Batch processing U-SQL. U-SQL is the query processing language used by Azure Data Lake Analytics. It combines the declarative nature of SQL with the procedural extensibility of C#, and takes advantage of parallelism to enable efficient processing of data at massive scale. Hive. Hive is a SQL-like language that is supported in most Hadoop distributions, including HDInsight. It can be used to process data from any HDFS-compatible store, including Azure blob storage and Azure Data Lake Store. Pig. Pig is a declarative big data processing language used in many Hadoop distributions, including HDInsight. It is particularly useful for processing data that is unstructured or semi-structured. Spark. The Spark engine supports batch processing programs written in a range of languages, including Java, Scala, and Python. Spark uses a distributed architecture to process data in parallel across multiple worker nodes.

Analytical data store Azure Synapse Analytics. Azure Synapse is a managed service based on SQL Server database technologies and optimized to support large-scale data warehousing workloads. Spark SQL. Spark SQL is an API built on Spark that supports the creation of dataframes and tables that can be queried using SQL syntax. HBase. HBase is a low-latency NoSQL store that offers a high-performance, flexible option for querying structured and semi-structured data. Hive. In addition to being useful for batch processing, Hive offers a database architecture that is conceptually similar to that of a typical relational database management system. Improvements in Hive query performance through innovations like the Tez engine and Stinger initiative mean that Hive tables can be used effectively as sources for analytical queries in some scenarios. For more information, see Analytical data stores.

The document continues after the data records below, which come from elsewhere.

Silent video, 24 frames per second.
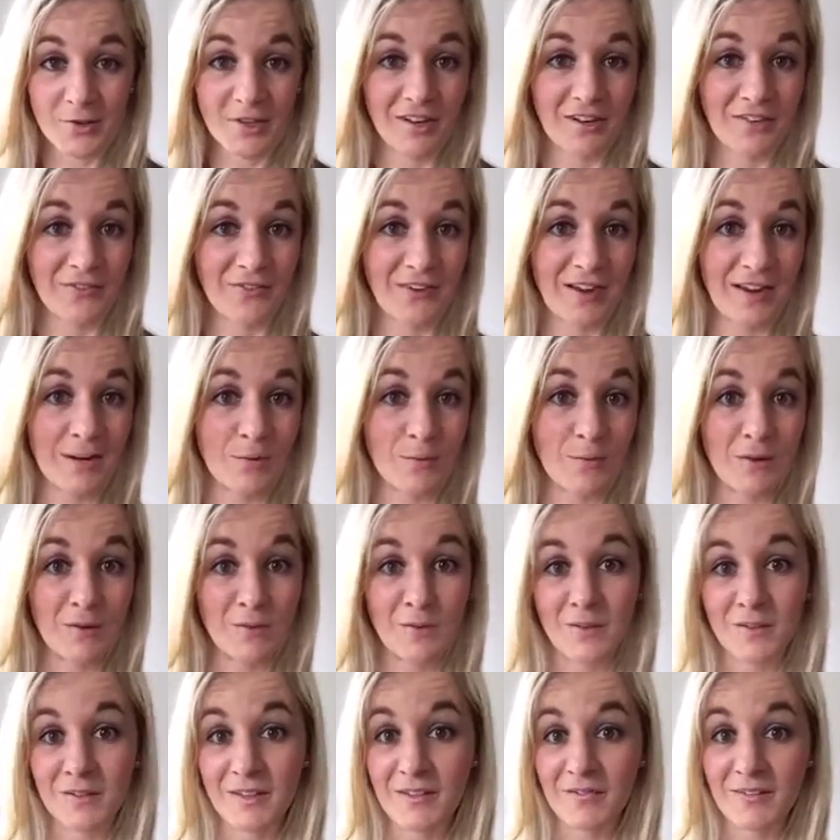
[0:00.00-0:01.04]
We
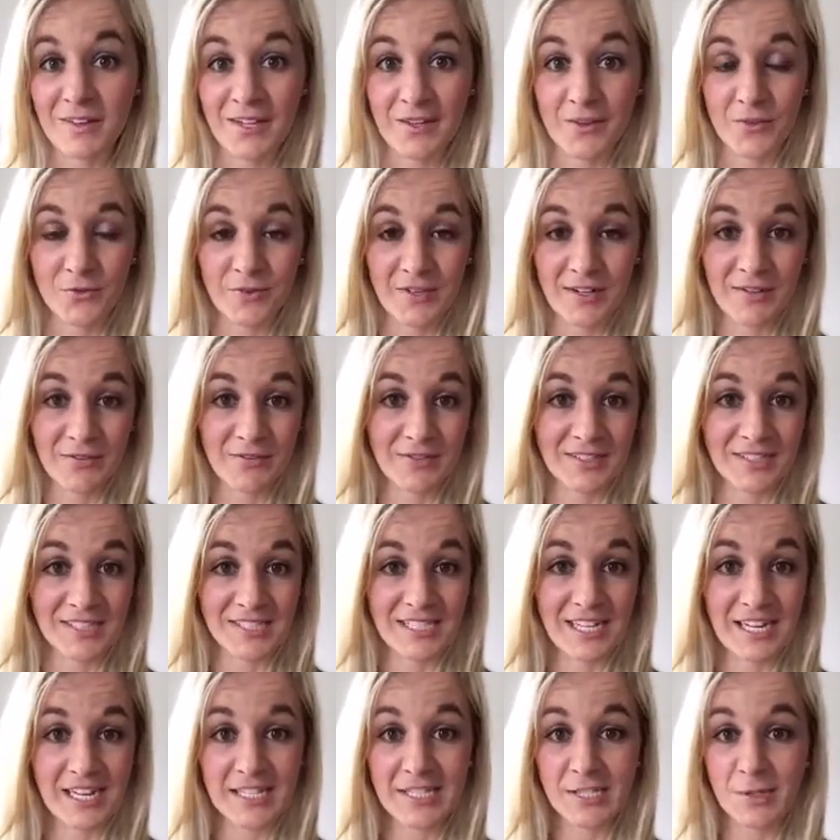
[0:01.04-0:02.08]
were living in 3 different
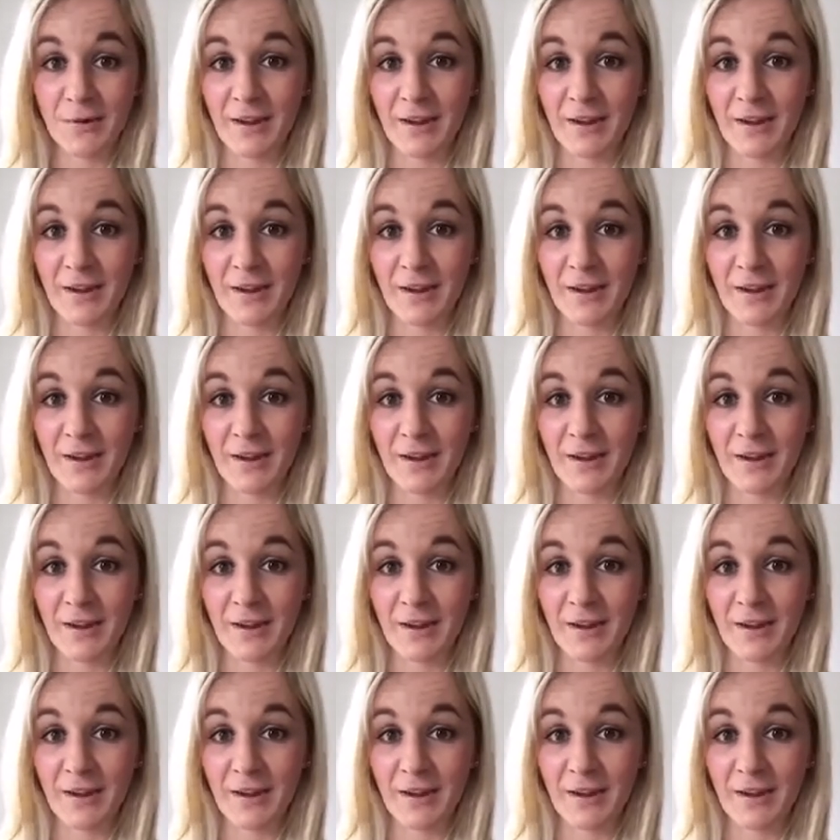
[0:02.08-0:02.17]
states,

Analytics and reporting Azure Analysis Services. Many big data solutions emulate traditional enterprise business intelligence architectures by including a centralized online analytical processing (OLAP) data model (often referred to as a cube) on which reports, dashboards, and interactive "slice and dice" analysis can be based. Azure Analysis Services supports the creation of tabular models to meet this need. Power BI. Power BI enables data analysts to create interactive data visualizations based on data models in an OLAP model or directly from an analytical data store. Microsoft Excel. Microsoft Excel is one of the most widely used software applications in the world, and offers a wealth of data analysis and visualization capabilities. Data analysts can use Excel to build document data models from analytical data stores, or to retrieve data from OLAP data models into interactive PivotTables and charts.

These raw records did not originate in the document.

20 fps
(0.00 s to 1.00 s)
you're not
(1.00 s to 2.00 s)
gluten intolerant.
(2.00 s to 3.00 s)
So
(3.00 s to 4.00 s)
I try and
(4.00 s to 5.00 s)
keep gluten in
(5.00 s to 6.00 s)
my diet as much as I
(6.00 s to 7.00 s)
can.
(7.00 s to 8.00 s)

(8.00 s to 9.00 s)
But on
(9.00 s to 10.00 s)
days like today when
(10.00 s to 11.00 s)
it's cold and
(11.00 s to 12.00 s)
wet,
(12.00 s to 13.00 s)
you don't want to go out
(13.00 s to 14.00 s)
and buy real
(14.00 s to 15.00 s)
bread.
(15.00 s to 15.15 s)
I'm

Orchestration Azure Data Factory. Azure Data Factory pipelines can be used to define a sequence of activities, scheduled for recurring temporal windows. These activities can initiate data copy operations as well as Hive, Pig, MapReduce, or Spark jobs in on-demand HDInsight clusters; U-SQL jobs in Azure Date Lake Analytics; and stored procedures in Azure Synapse or Azure SQL Database. Oozie and Sqoop. Oozie is a job automation engine for the Apache Hadoop ecosystem and can be used to initiate data copy operations as well as Hive, Pig, and MapReduce jobs to process data and Sqoop jobs to copy data between HDFS and SQL databases.